Transcribe the stretch of entries below from the line with "Frames from a" through the line with "Word for word: This", exactly and with both ends included; leave out all other lines.

▶ **RECORDS**
====================
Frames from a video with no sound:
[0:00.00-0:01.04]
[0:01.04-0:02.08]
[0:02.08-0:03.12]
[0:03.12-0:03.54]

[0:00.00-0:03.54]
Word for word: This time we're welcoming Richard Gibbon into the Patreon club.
====================
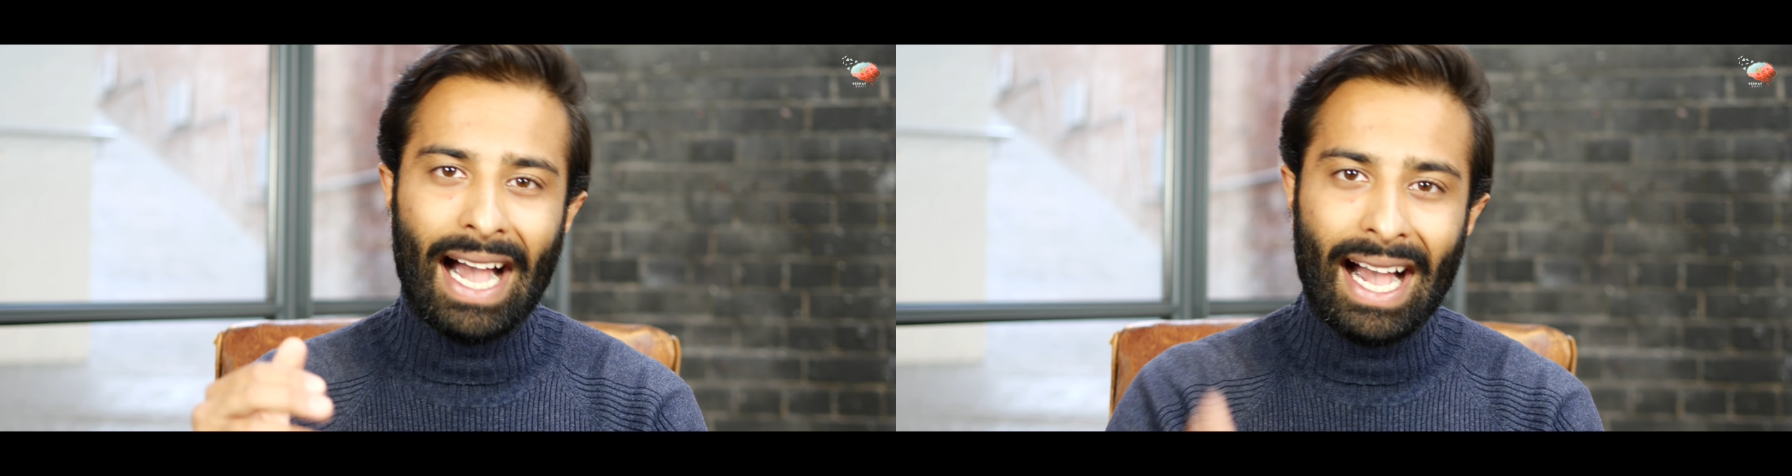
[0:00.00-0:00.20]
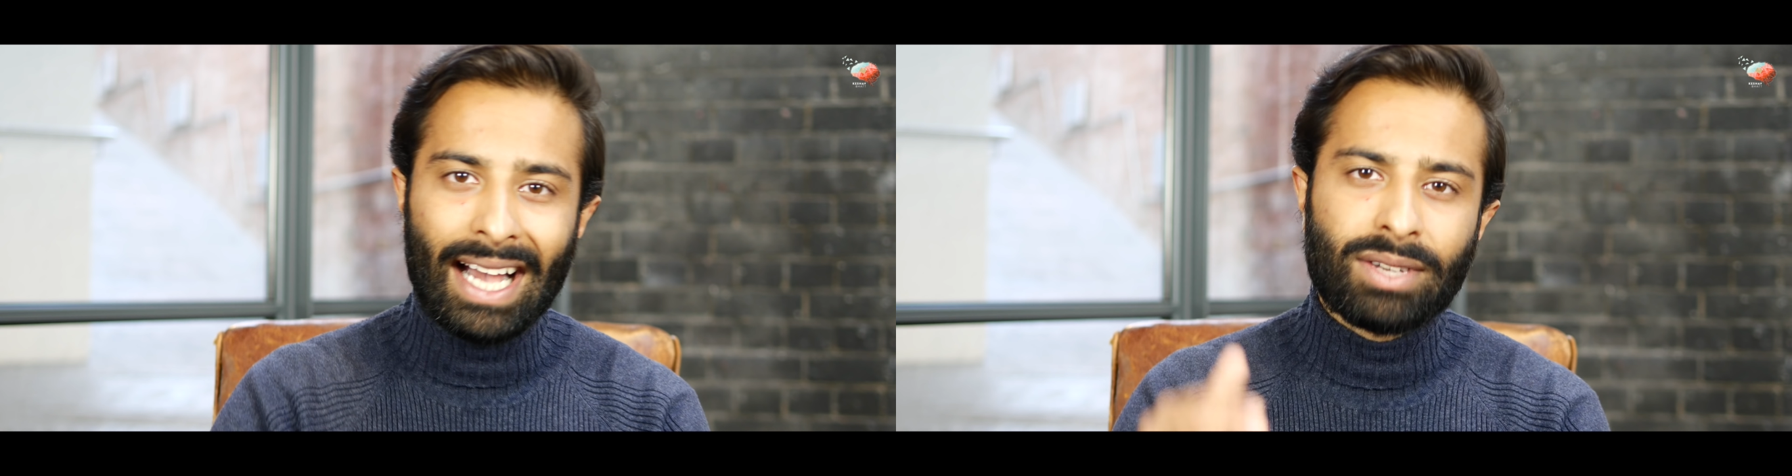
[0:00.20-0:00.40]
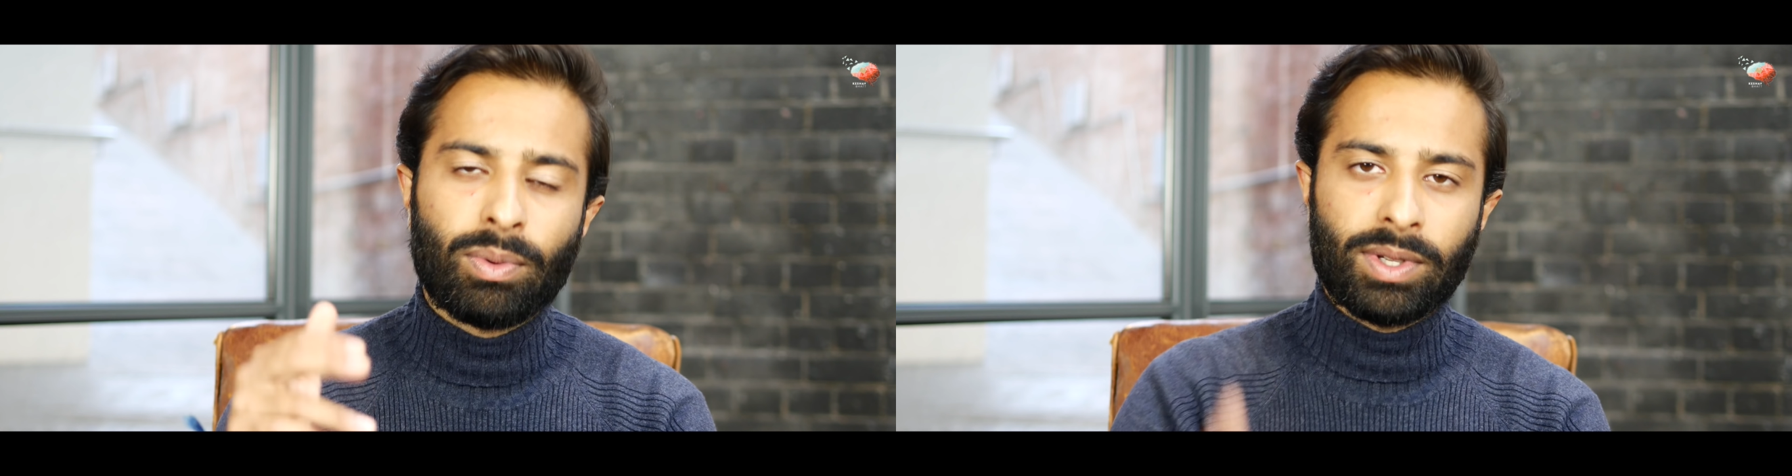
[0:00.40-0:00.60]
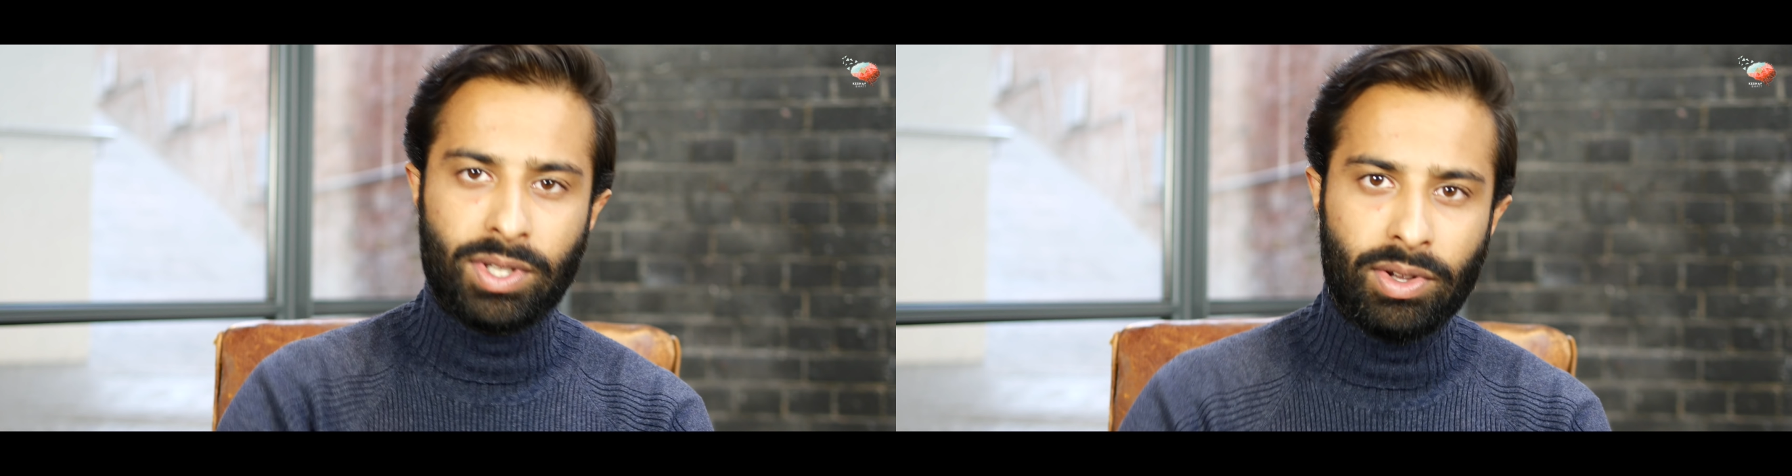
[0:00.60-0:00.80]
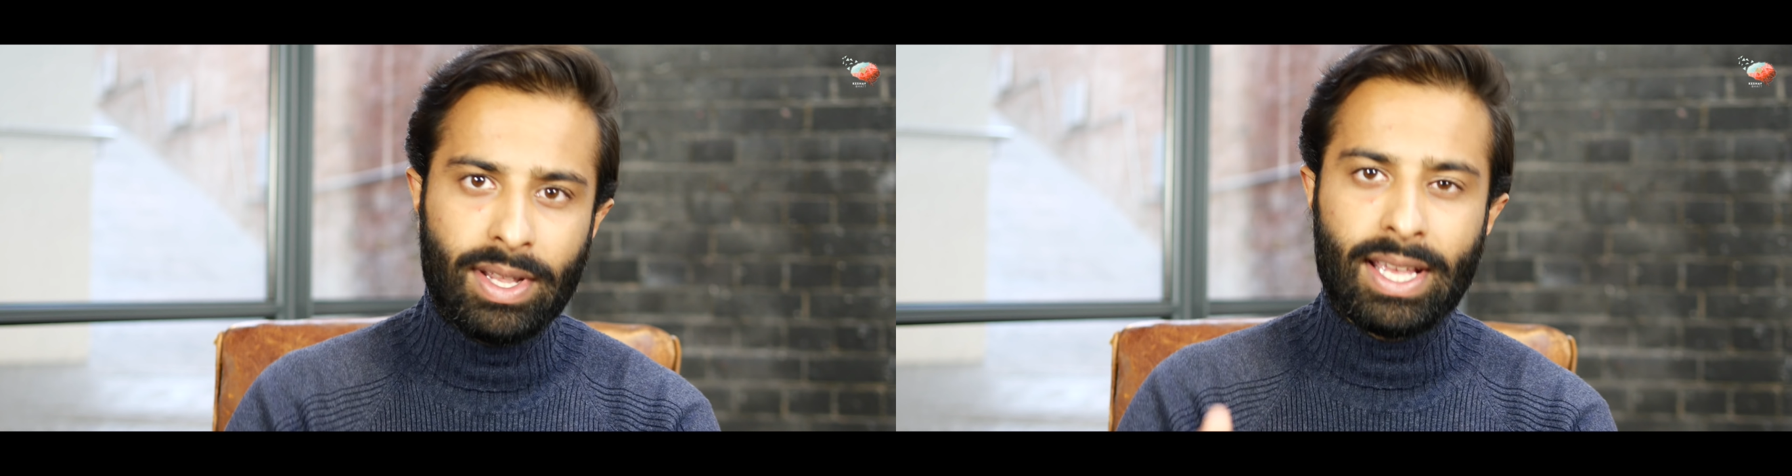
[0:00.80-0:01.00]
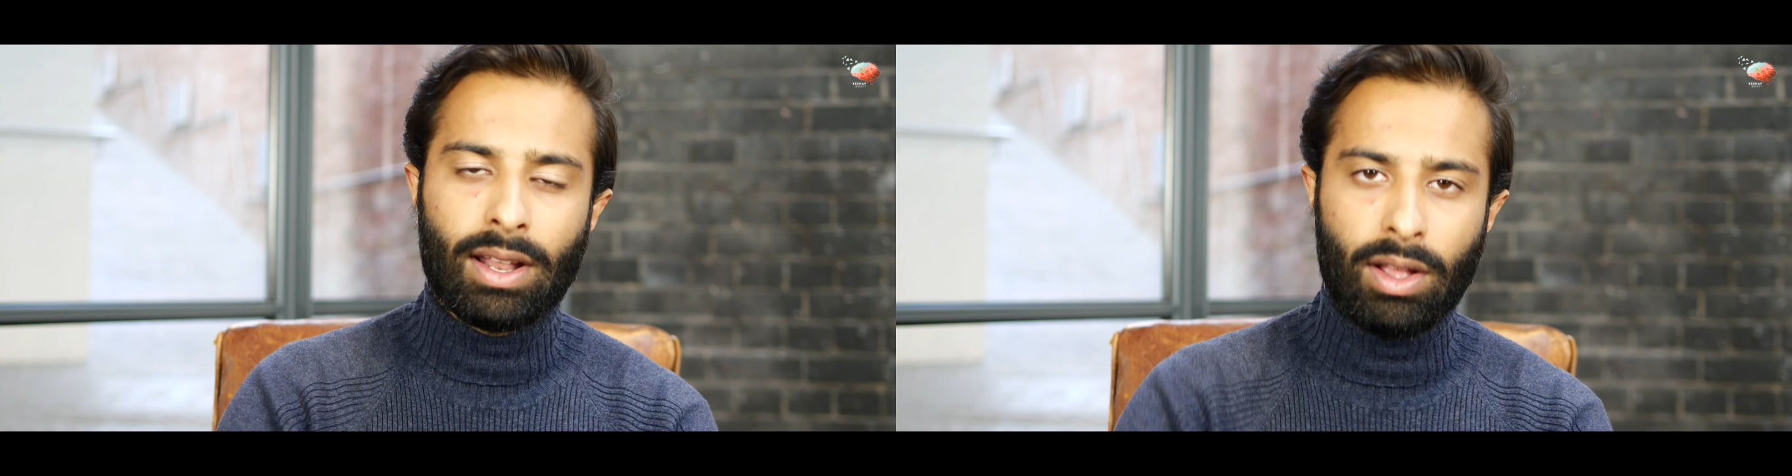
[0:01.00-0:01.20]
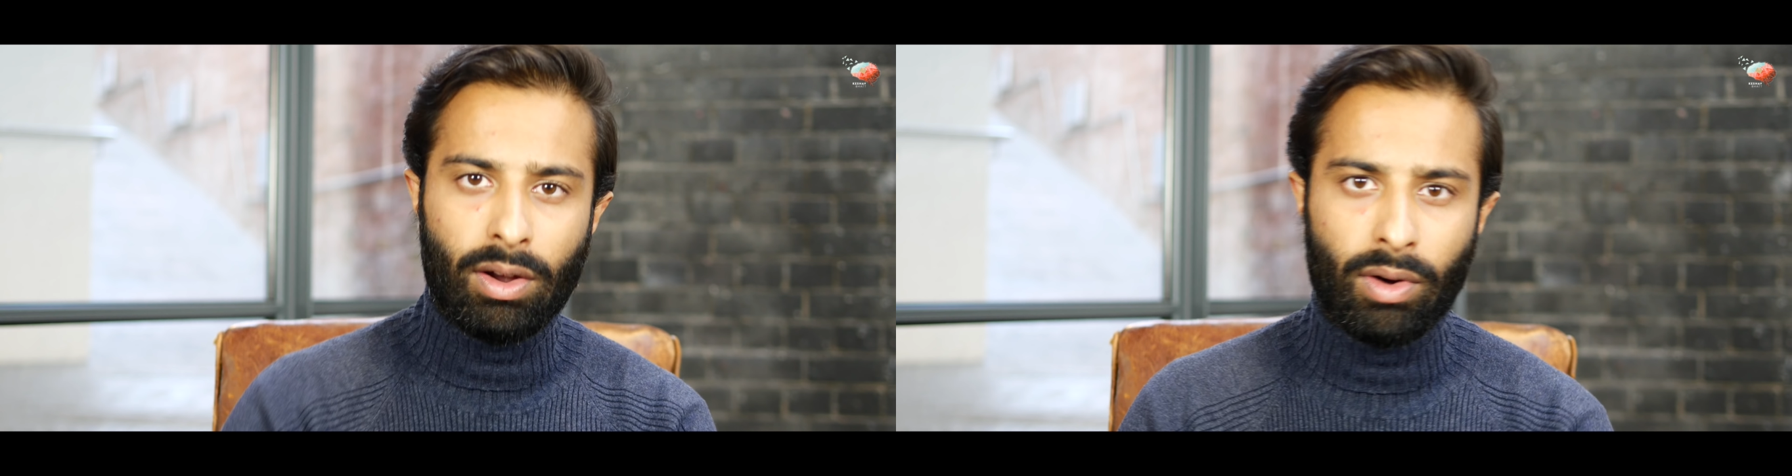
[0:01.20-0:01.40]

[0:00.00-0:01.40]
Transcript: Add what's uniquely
====================
▶ **ANSWER SPACE**
Frames from a video with no sound:
[0:00.00-0:01.04]
[0:01.04-0:02.08]
[0:02.08-0:03.12]
[0:03.12-0:03.54]

[0:00.00-0:03.54]
Word for word: This time we're welcoming Richard Gibbon into the Patreon club.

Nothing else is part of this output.